|Time to Start, About 30 Members in Attendance|
Show & Tell and Other Items Brought UpEd, who seems to be on the hunt and receiving end of many antique planes told us about a #6C Baily Jointer Plane he currently has his eye on. According to his own description it's a pretty well rusted piece that I believe is spending its time in a neighbors yard but Ed would like to get it anyway! I did a quick Ebay check and there are a number of them listed currently.
Another item of interest was brought up regarding an On-Line clearance sale that Lee Valley will be having. The dates are June 22nd. through the 26th. Here is a LINK to that information. Beth highly recommended their brad point drill bits; who knows that may be one of their clearance items!
Tim brought in a heavy duty card scraper that he began using for his guitars but has found it to be great for working on his rocking chairs as well. It's by Stuart MacDonald and although he's primarily a luthier, this LINK to his site should prove to be interesting too. There is a video dealing with the card scraper too.
|Bridge City Tool Works Crowning Plane|
|Ted's Walnut & Ash Bowl|
|Bridge City Kerfmaker|
Here is a LINK to Bridge City. There is a video explaining how to use the Kerfmaker that's pretty impressive.
|John's Ash & Curly Maple Bowl|
|Denny LaRocca's Beautiful Cherry & Maple Tool Cabinet|
Denny's Tool Cabinet
Denny LaRocca is known to all of us as Jamie's shop assistant. Here's an example of some of the work that he does as well, a tool cabinet designed to hold his ever growing collection of tools. By his own admission, he admits to sometimes buying tools on a whim only to have them gather dust somewhere in his work area -- unopened! He blames the recent Lie-Nielsen tool event at Jamie's shop as being the catalyst for this project. After spending more on Lie-Nielsens fine tools than he should have he decided that rather than have them laying around carelessly in his shop it was time to build a proper cabinet.
He began by sketching out some of his own ideas but then Jamie handed him a book called The Toolbox Book by Jim Tolpin, here's a LINK to it from Amazon. The basis for his cabinet can be found on page 101. It features machine cut dovetails and through mortise and tenon joinery. Denny modified those plans to suit his own requirements. One interesting thing he changed was the traditional use of through mortise and tenon joinery. Almost seems like a "no duh" concept seeing how he works in Jamie's shop but rather than hand cut those tenons he used the Festool Domino joiner. Check out the link if you've never sent this amazing tool in action.
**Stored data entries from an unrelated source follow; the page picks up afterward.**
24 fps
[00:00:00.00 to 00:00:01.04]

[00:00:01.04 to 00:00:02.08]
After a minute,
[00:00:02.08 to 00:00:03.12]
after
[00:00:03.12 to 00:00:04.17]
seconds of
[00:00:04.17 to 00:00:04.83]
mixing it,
It uses a piece of wood similar to the biscuit you may be familiar with:
If you checked the cabinet out closely you can see the ends of them on the front rail. Not only is this a strong way to assemble the case, it also adds a nice decorative element.
|Tool Holder Designs|
During the construction process, Denny came up with a number of different ways to hold his tools securely in the cabinet. Shown at left are some that didn't make it into the final project but were critiqued by Jamie and others in classes --- that is, if you can call a calloused "that sucks" a critique! Designs that made it into the cabinet are shown in the picture essay below but many included magnets and shaped wooden forms to hold the tools in place. As Denny acquires more tools there is enough free space in the cabinet to accommodate them.
With a project like this, one where you spend time working on it as you can it's difficult to calculate the amount of hours you spend. Conservatively, Denny guesses at about 100-150 hours. The doors hinge on continuous piano hinges and are held shut with magnets. The finish is Watco oil.
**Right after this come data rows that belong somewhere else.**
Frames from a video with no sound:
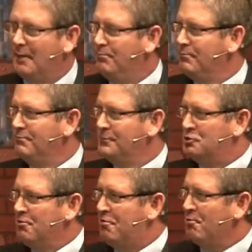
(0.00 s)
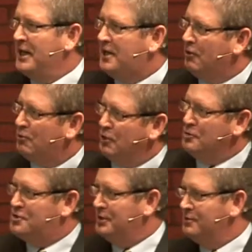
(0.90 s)
I drew three
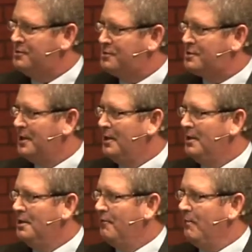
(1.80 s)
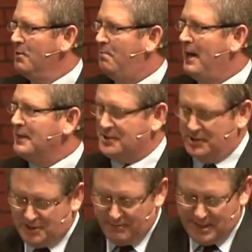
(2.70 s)
conclusions from the
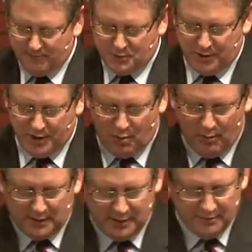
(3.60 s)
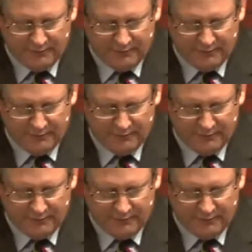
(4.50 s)
passage. Let me give them to you quickly.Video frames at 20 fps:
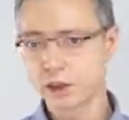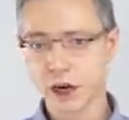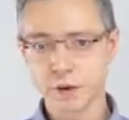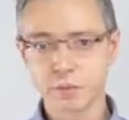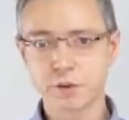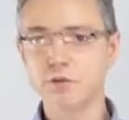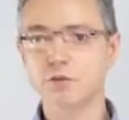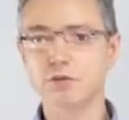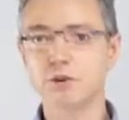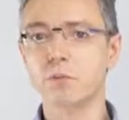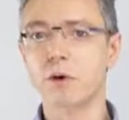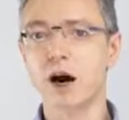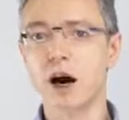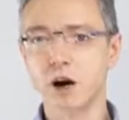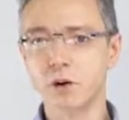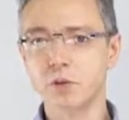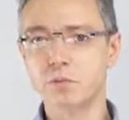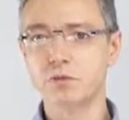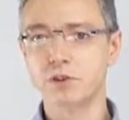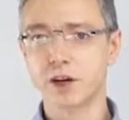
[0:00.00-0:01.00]
coming from
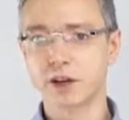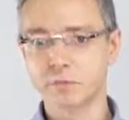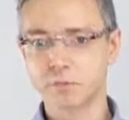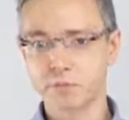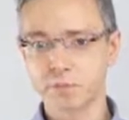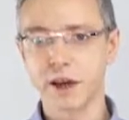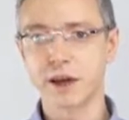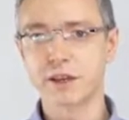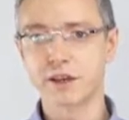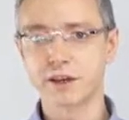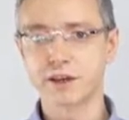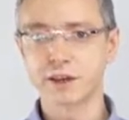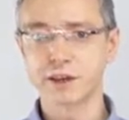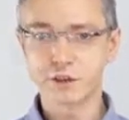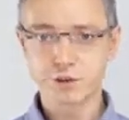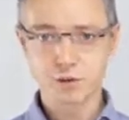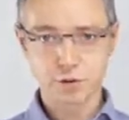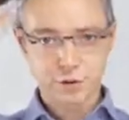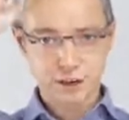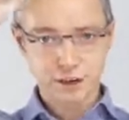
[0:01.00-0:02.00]
outbred
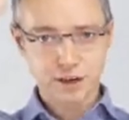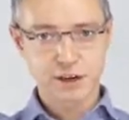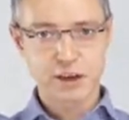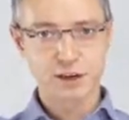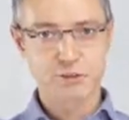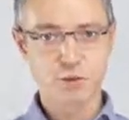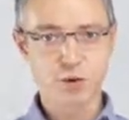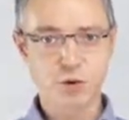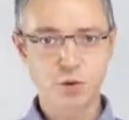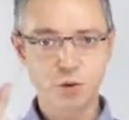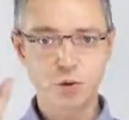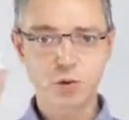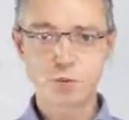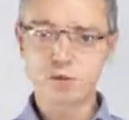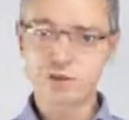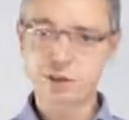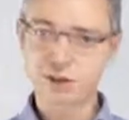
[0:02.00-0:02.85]
population, so there are no loops,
He elected to have Cimarron Drawers do the dovetail work on these with wood he supplied to ensure a nice flow of the grain all the way across the cabinet. Larger drawers have small, finger jointed drawers inside of them for better organization:
|Note the exposed Domino tenon on the rail between the drawers|
Here are some of the detailed photos of the various tool holders:
|Marking Gauges and Lay-Out Tools|
As part of his tool kit, Denny showed off his shop made mallet. It's filled with shot but an interesting feature is the unequal curved shape by the head. The purpose of this is so that when he chokes up on the handle for better control, his thumb fits nicely into the shorter radius -- smart idea!